O estudo mostrou que, em alguns países do mundo, sistemas educacionais têm poucos alunos com baixo desempenho em Matemática: 15% ou menos dos alunos tiveram um desempenho abaixo do nível 2 na Estónia, no Taipé Chinês, em Hong Kong, no Japão, em Macau e em Singapura – o que mostra a prioridade dada ao tema nos países orientais, principalmente. “Isso significa que esses sistemas estão perto de alcançar a proficiência básica universal em matemática”, pontua o relatório.
No extremo oposto, os dados mostram que em 35 países mais de metade dos alunos obtiveram resultados abaixo do nível de proficiência 2 e, em 12 deles, mais de 80% dos alunos obtiveram notas ainda mais inferiores. Em outras 19 nações, um a cada dez jovens ficou no último grau da escala.

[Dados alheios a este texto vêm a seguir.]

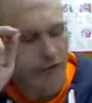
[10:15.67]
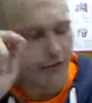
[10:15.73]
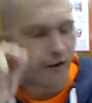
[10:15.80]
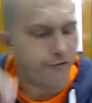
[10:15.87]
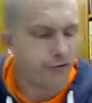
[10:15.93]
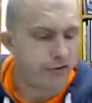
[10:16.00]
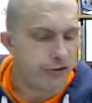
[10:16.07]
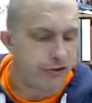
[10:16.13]

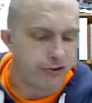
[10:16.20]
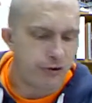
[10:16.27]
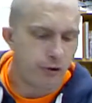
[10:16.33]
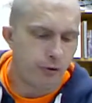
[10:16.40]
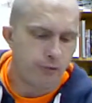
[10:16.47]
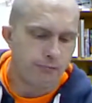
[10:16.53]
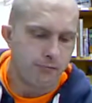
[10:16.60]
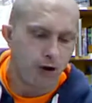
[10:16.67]
San
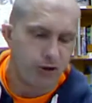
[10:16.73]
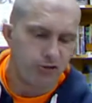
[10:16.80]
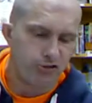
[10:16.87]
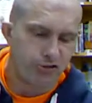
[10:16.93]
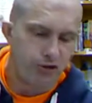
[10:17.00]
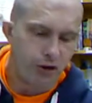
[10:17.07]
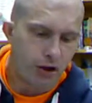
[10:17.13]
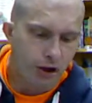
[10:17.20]
Francisco in
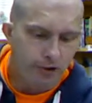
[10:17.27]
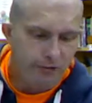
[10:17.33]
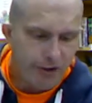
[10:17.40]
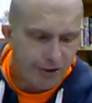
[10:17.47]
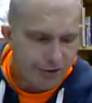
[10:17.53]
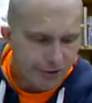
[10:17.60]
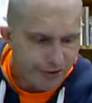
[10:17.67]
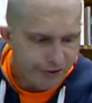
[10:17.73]
March of
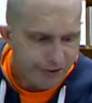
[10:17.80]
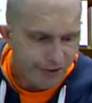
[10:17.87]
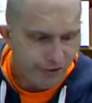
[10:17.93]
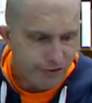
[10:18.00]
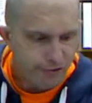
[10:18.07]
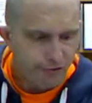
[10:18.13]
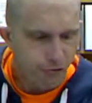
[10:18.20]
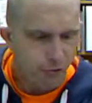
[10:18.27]

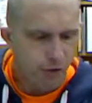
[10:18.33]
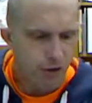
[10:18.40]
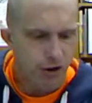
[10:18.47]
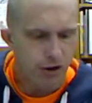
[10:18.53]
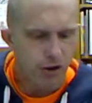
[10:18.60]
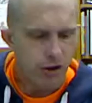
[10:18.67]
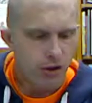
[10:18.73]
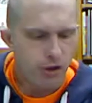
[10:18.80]
1874,
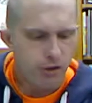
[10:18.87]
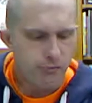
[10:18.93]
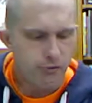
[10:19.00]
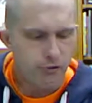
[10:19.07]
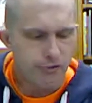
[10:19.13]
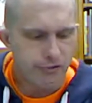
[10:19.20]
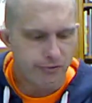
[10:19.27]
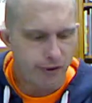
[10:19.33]

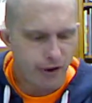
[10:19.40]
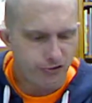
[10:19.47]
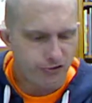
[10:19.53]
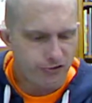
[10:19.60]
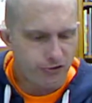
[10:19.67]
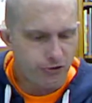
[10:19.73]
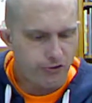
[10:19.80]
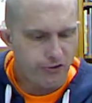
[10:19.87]
moved to
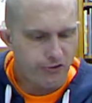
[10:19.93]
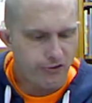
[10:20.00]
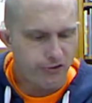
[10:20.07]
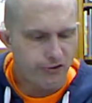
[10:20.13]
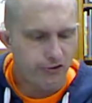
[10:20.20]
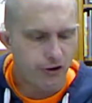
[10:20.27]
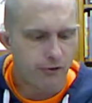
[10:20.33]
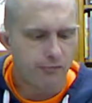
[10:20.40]
Massachusetts as a
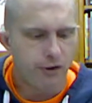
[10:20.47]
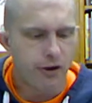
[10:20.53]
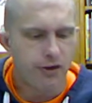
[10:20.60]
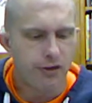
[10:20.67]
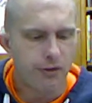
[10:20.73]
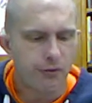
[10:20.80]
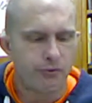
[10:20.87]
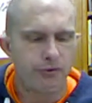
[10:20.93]
young man.
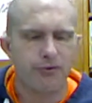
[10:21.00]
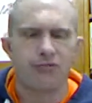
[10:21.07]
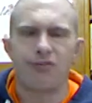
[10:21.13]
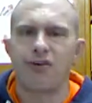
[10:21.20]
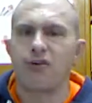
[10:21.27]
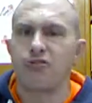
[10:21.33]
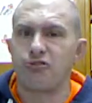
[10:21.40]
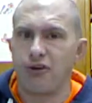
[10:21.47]
He was a
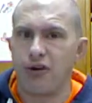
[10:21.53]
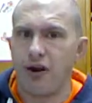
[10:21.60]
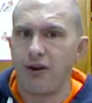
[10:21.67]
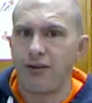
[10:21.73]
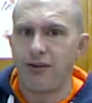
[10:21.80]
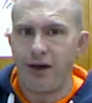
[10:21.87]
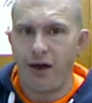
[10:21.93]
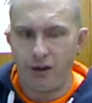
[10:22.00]
teacher
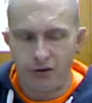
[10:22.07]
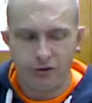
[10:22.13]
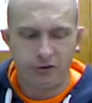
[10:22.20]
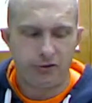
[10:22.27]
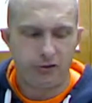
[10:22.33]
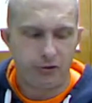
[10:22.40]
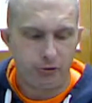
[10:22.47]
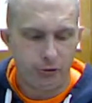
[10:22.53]
and an editor
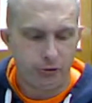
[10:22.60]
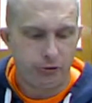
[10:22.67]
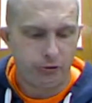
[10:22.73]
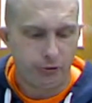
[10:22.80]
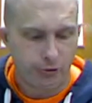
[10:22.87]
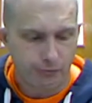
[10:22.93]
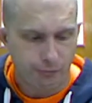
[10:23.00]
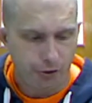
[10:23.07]
in the local
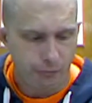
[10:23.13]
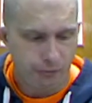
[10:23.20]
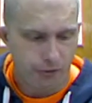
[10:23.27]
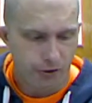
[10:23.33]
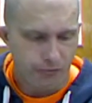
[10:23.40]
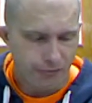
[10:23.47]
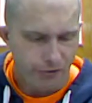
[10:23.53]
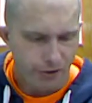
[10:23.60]

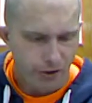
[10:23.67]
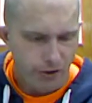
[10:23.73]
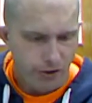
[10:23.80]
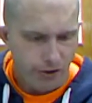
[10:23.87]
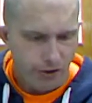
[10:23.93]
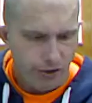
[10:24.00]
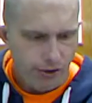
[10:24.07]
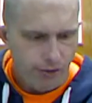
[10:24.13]
newspaper.
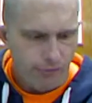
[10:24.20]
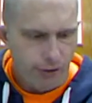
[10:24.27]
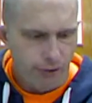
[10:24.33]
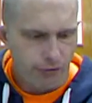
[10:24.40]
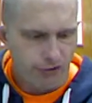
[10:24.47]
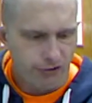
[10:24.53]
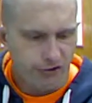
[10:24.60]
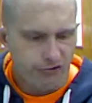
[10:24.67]

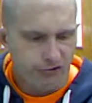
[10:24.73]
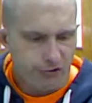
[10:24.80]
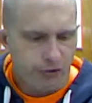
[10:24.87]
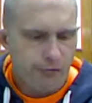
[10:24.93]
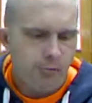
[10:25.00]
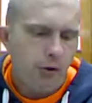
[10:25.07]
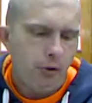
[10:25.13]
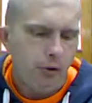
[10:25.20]
Published his
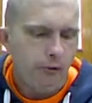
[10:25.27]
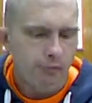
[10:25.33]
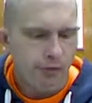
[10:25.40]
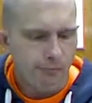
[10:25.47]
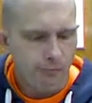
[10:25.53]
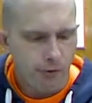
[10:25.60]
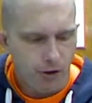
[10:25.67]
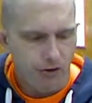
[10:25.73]
first poem,
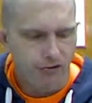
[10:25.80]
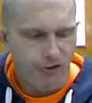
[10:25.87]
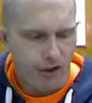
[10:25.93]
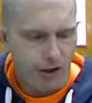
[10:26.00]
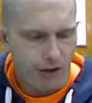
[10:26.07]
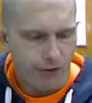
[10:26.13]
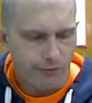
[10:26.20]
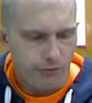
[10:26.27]
The
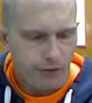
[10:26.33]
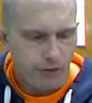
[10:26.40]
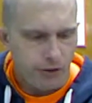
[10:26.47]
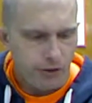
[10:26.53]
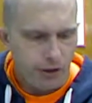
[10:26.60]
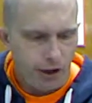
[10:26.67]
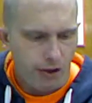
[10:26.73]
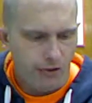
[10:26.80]
Butterfly,
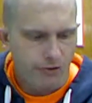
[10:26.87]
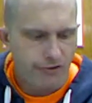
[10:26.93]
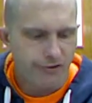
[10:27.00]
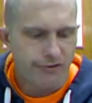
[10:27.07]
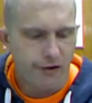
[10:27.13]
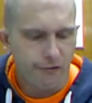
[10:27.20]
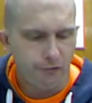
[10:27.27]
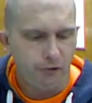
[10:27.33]
and
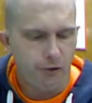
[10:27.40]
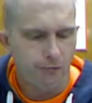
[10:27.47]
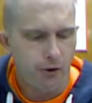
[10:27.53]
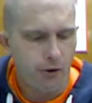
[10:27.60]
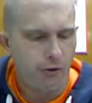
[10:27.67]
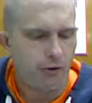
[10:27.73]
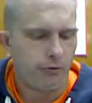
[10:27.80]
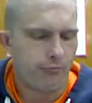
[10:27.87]
several
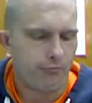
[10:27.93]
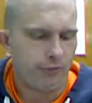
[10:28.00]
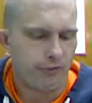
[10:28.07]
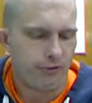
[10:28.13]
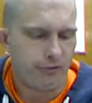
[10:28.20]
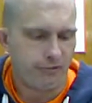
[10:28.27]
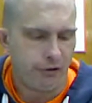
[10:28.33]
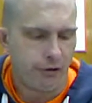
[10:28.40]
poem
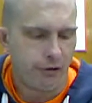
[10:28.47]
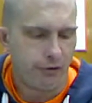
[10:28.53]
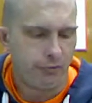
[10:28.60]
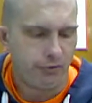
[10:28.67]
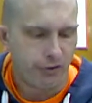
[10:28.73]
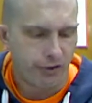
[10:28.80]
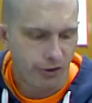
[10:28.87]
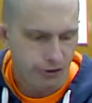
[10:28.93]

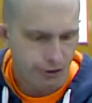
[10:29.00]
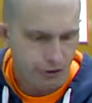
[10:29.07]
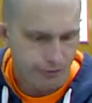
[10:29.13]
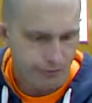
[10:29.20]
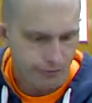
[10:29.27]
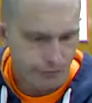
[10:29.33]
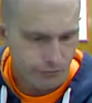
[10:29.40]
volumes later.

No Pisa, os níveis de proficiência 5 e 6 são os mais elevados, nos quais se concentram os melhores desempenhos. Contudo, na maioria dos países, a percentagem de alunos com pontuação no nível de proficiência 5 é inferior a 5%. Em 30 países e economias que integram o Pisa, apenas 1% ou menos dos jovens de 15 anos obteve pontuação no nível de proficiência 5.
A percentagem de alunos com pontuação no nível 6 é superior a 10% apenas em Hong Kong (China), Macau (China), Singapura e no Taipé Chinês. Em 46 países ou economias, apenas 1% ou menos dos alunos obteve resultados nesse nível em matemática.